To do:
Each entry should be restated word for word, with all pictures left out.
++++ Given information
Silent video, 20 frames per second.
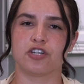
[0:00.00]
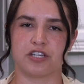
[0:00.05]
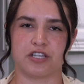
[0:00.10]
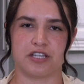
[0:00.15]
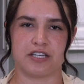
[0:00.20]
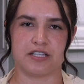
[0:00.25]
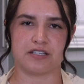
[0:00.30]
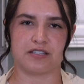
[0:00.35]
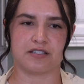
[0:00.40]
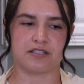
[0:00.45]

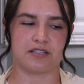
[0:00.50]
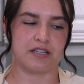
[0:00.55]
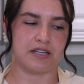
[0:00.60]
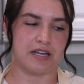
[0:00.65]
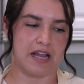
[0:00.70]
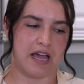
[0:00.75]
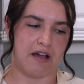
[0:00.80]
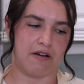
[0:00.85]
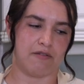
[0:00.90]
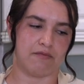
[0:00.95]
cookies.
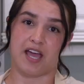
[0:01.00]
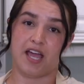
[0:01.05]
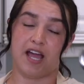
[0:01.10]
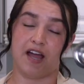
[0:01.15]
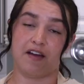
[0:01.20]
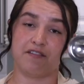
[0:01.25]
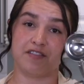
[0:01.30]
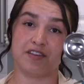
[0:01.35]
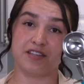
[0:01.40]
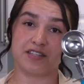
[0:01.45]
Now, I
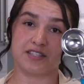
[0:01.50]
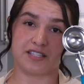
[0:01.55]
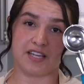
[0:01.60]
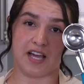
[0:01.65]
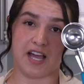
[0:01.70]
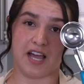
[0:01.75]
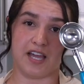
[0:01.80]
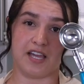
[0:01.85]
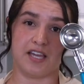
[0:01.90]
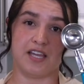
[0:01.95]
have this
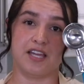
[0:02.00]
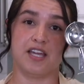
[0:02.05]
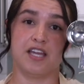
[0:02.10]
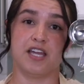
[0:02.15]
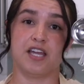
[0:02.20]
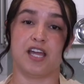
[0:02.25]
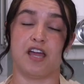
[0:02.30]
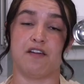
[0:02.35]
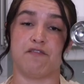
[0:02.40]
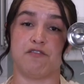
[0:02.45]
guy
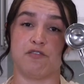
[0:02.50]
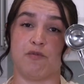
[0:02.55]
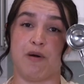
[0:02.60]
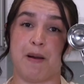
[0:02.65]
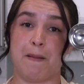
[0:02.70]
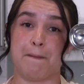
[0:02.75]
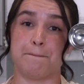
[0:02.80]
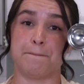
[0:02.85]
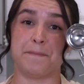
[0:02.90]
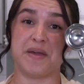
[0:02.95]
if you
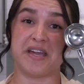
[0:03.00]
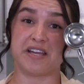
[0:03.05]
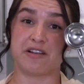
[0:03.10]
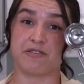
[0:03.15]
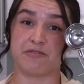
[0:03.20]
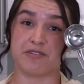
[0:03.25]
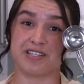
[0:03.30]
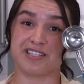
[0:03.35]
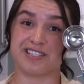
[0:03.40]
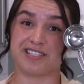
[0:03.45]
want
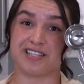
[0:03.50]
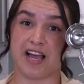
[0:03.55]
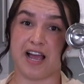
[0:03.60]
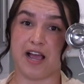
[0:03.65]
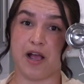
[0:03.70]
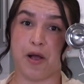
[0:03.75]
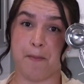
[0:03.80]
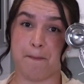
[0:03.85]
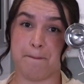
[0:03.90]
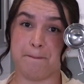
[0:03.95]
bakery
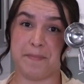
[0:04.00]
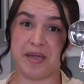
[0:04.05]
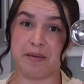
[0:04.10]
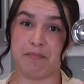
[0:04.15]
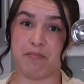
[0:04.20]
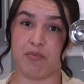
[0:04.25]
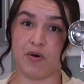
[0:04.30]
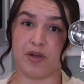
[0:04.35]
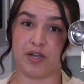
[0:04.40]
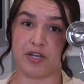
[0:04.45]
style
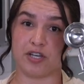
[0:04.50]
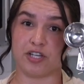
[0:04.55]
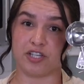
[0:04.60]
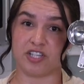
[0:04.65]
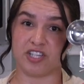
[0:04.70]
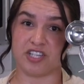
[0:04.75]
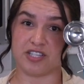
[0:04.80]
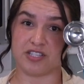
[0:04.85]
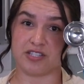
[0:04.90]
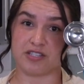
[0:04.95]
big boy
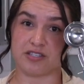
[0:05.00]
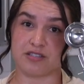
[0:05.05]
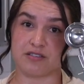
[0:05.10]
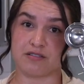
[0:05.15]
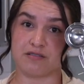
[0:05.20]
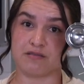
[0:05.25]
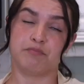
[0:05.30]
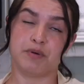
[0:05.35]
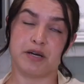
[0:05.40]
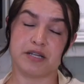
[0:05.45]

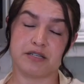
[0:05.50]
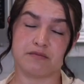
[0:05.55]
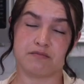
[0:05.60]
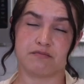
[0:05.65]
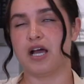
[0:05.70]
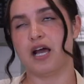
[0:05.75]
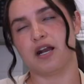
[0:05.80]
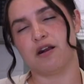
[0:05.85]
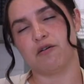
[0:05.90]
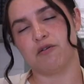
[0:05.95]
cookies, but
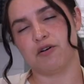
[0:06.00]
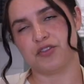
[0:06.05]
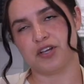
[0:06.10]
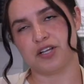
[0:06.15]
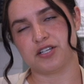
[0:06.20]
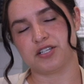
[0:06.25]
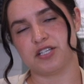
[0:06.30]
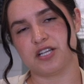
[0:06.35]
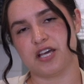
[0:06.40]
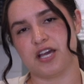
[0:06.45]
I don't want
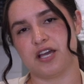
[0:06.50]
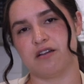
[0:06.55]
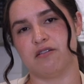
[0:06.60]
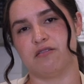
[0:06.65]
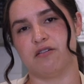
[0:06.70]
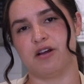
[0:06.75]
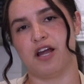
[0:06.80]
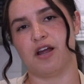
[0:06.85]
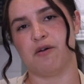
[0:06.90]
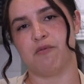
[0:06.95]
that today.
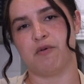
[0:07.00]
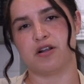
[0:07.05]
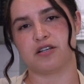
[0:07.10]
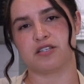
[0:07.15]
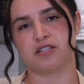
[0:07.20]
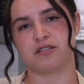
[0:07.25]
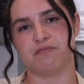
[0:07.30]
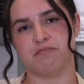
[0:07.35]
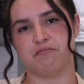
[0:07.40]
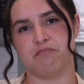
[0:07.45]
I
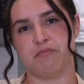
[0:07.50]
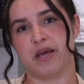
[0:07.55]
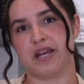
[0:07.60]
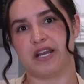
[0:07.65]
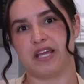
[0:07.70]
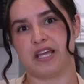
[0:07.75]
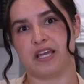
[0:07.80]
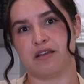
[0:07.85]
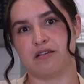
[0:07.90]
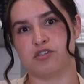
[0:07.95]
want
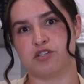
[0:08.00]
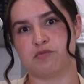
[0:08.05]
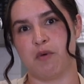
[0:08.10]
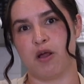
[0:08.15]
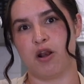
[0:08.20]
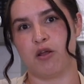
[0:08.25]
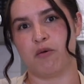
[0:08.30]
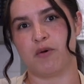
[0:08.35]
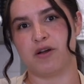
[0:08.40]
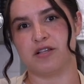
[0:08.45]
many
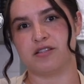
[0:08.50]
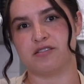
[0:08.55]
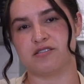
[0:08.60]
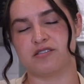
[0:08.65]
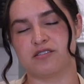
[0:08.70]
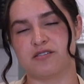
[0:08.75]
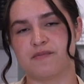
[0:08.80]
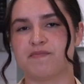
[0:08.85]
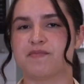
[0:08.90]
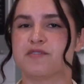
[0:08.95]
smaller
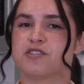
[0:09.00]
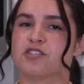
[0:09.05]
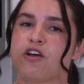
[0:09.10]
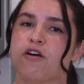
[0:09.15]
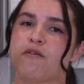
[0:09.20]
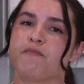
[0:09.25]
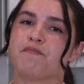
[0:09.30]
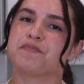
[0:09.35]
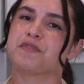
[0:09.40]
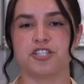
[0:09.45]
ones.
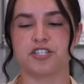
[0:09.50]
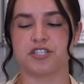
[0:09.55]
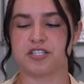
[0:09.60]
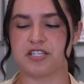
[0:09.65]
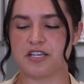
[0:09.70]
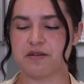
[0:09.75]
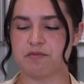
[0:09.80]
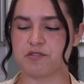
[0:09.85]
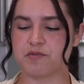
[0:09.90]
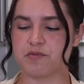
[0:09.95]
So just a
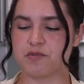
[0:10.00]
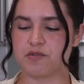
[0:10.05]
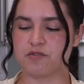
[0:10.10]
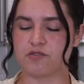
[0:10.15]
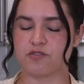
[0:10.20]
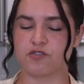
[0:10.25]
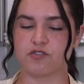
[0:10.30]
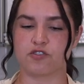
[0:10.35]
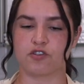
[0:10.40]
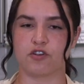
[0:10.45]

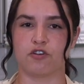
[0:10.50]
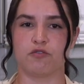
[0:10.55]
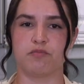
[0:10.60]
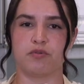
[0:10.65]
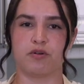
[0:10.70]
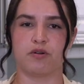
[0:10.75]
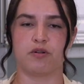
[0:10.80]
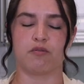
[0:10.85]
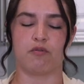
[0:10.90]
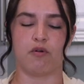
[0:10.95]
tablespoon, scoop,
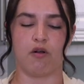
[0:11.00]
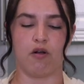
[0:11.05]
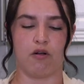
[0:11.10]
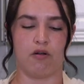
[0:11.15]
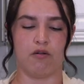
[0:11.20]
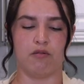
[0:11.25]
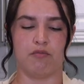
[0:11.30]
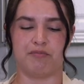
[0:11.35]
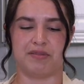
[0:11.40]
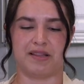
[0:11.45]

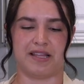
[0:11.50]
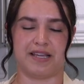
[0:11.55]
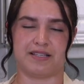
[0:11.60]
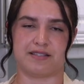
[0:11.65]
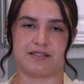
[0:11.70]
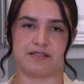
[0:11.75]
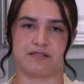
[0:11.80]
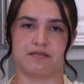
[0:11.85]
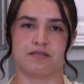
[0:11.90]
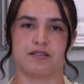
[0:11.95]
roll,
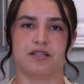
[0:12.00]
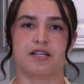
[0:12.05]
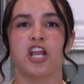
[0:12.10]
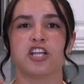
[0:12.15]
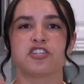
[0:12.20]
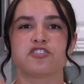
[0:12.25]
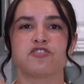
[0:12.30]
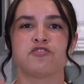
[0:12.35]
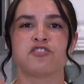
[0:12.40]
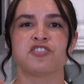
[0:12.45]
place.
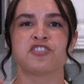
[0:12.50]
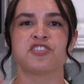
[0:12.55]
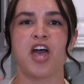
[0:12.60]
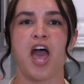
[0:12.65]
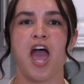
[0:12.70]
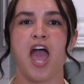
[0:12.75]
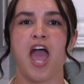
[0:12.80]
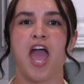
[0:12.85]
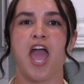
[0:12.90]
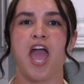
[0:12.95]
Let's do this
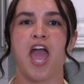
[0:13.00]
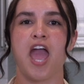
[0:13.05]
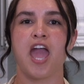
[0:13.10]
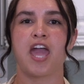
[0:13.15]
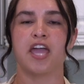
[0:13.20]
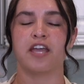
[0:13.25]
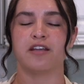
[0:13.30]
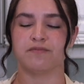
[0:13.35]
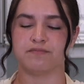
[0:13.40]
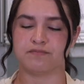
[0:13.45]

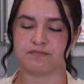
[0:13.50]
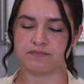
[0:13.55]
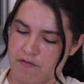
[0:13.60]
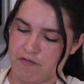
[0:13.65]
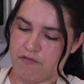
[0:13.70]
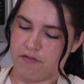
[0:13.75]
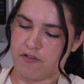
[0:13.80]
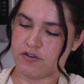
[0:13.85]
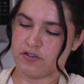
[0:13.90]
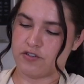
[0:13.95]
thing.
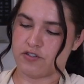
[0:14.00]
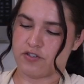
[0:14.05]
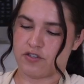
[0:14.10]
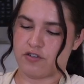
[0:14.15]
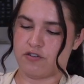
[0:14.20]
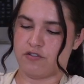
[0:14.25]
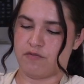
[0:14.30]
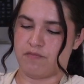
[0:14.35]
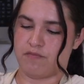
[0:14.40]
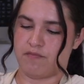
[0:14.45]
First
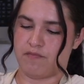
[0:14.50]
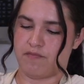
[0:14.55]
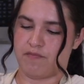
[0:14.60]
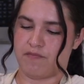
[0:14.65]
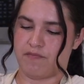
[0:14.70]
scoop,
++++++++
Answer for the task:
Silent video, 20 frames per second.
[0:00.00]
[0:00.05]
[0:00.10]
[0:00.15]
[0:00.20]
[0:00.25]
[0:00.30]
[0:00.35]
[0:00.40]
[0:00.45]

[0:00.50]
[0:00.55]
[0:00.60]
[0:00.65]
[0:00.70]
[0:00.75]
[0:00.80]
[0:00.85]
[0:00.90]
[0:00.95]
cookies.
[0:01.00]
[0:01.05]
[0:01.10]
[0:01.15]
[0:01.20]
[0:01.25]
[0:01.30]
[0:01.35]
[0:01.40]
[0:01.45]
Now, I
[0:01.50]
[0:01.55]
[0:01.60]
[0:01.65]
[0:01.70]
[0:01.75]
[0:01.80]
[0:01.85]
[0:01.90]
[0:01.95]
have this
[0:02.00]
[0:02.05]
[0:02.10]
[0:02.15]
[0:02.20]
[0:02.25]
[0:02.30]
[0:02.35]
[0:02.40]
[0:02.45]
guy
[0:02.50]
[0:02.55]
[0:02.60]
[0:02.65]
[0:02.70]
[0:02.75]
[0:02.80]
[0:02.85]
[0:02.90]
[0:02.95]
if you
[0:03.00]
[0:03.05]
[0:03.10]
[0:03.15]
[0:03.20]
[0:03.25]
[0:03.30]
[0:03.35]
[0:03.40]
[0:03.45]
want
[0:03.50]
[0:03.55]
[0:03.60]
[0:03.65]
[0:03.70]
[0:03.75]
[0:03.80]
[0:03.85]
[0:03.90]
[0:03.95]
bakery
[0:04.00]
[0:04.05]
[0:04.10]
[0:04.15]
[0:04.20]
[0:04.25]
[0:04.30]
[0:04.35]
[0:04.40]
[0:04.45]
style
[0:04.50]
[0:04.55]
[0:04.60]
[0:04.65]
[0:04.70]
[0:04.75]
[0:04.80]
[0:04.85]
[0:04.90]
[0:04.95]
big boy
[0:05.00]
[0:05.05]
[0:05.10]
[0:05.15]
[0:05.20]
[0:05.25]
[0:05.30]
[0:05.35]
[0:05.40]
[0:05.45]

[0:05.50]
[0:05.55]
[0:05.60]
[0:05.65]
[0:05.70]
[0:05.75]
[0:05.80]
[0:05.85]
[0:05.90]
[0:05.95]
cookies, but
[0:06.00]
[0:06.05]
[0:06.10]
[0:06.15]
[0:06.20]
[0:06.25]
[0:06.30]
[0:06.35]
[0:06.40]
[0:06.45]
I don't want
[0:06.50]
[0:06.55]
[0:06.60]
[0:06.65]
[0:06.70]
[0:06.75]
[0:06.80]
[0:06.85]
[0:06.90]
[0:06.95]
that today.
[0:07.00]
[0:07.05]
[0:07.10]
[0:07.15]
[0:07.20]
[0:07.25]
[0:07.30]
[0:07.35]
[0:07.40]
[0:07.45]
I
[0:07.50]
[0:07.55]
[0:07.60]
[0:07.65]
[0:07.70]
[0:07.75]
[0:07.80]
[0:07.85]
[0:07.90]
[0:07.95]
want
[0:08.00]
[0:08.05]
[0:08.10]
[0:08.15]
[0:08.20]
[0:08.25]
[0:08.30]
[0:08.35]
[0:08.40]
[0:08.45]
many
[0:08.50]
[0:08.55]
[0:08.60]
[0:08.65]
[0:08.70]
[0:08.75]
[0:08.80]
[0:08.85]
[0:08.90]
[0:08.95]
smaller
[0:09.00]
[0:09.05]
[0:09.10]
[0:09.15]
[0:09.20]
[0:09.25]
[0:09.30]
[0:09.35]
[0:09.40]
[0:09.45]
ones.
[0:09.50]
[0:09.55]
[0:09.60]
[0:09.65]
[0:09.70]
[0:09.75]
[0:09.80]
[0:09.85]
[0:09.90]
[0:09.95]
So just a
[0:10.00]
[0:10.05]
[0:10.10]
[0:10.15]
[0:10.20]
[0:10.25]
[0:10.30]
[0:10.35]
[0:10.40]
[0:10.45]

[0:10.50]
[0:10.55]
[0:10.60]
[0:10.65]
[0:10.70]
[0:10.75]
[0:10.80]
[0:10.85]
[0:10.90]
[0:10.95]
tablespoon, scoop,
[0:11.00]
[0:11.05]
[0:11.10]
[0:11.15]
[0:11.20]
[0:11.25]
[0:11.30]
[0:11.35]
[0:11.40]
[0:11.45]

[0:11.50]
[0:11.55]
[0:11.60]
[0:11.65]
[0:11.70]
[0:11.75]
[0:11.80]
[0:11.85]
[0:11.90]
[0:11.95]
roll,
[0:12.00]
[0:12.05]
[0:12.10]
[0:12.15]
[0:12.20]
[0:12.25]
[0:12.30]
[0:12.35]
[0:12.40]
[0:12.45]
place.
[0:12.50]
[0:12.55]
[0:12.60]
[0:12.65]
[0:12.70]
[0:12.75]
[0:12.80]
[0:12.85]
[0:12.90]
[0:12.95]
Let's do this
[0:13.00]
[0:13.05]
[0:13.10]
[0:13.15]
[0:13.20]
[0:13.25]
[0:13.30]
[0:13.35]
[0:13.40]
[0:13.45]

[0:13.50]
[0:13.55]
[0:13.60]
[0:13.65]
[0:13.70]
[0:13.75]
[0:13.80]
[0:13.85]
[0:13.90]
[0:13.95]
thing.
[0:14.00]
[0:14.05]
[0:14.10]
[0:14.15]
[0:14.20]
[0:14.25]
[0:14.30]
[0:14.35]
[0:14.40]
[0:14.45]
First
[0:14.50]
[0:14.55]
[0:14.60]
[0:14.65]
[0:14.70]
scoop,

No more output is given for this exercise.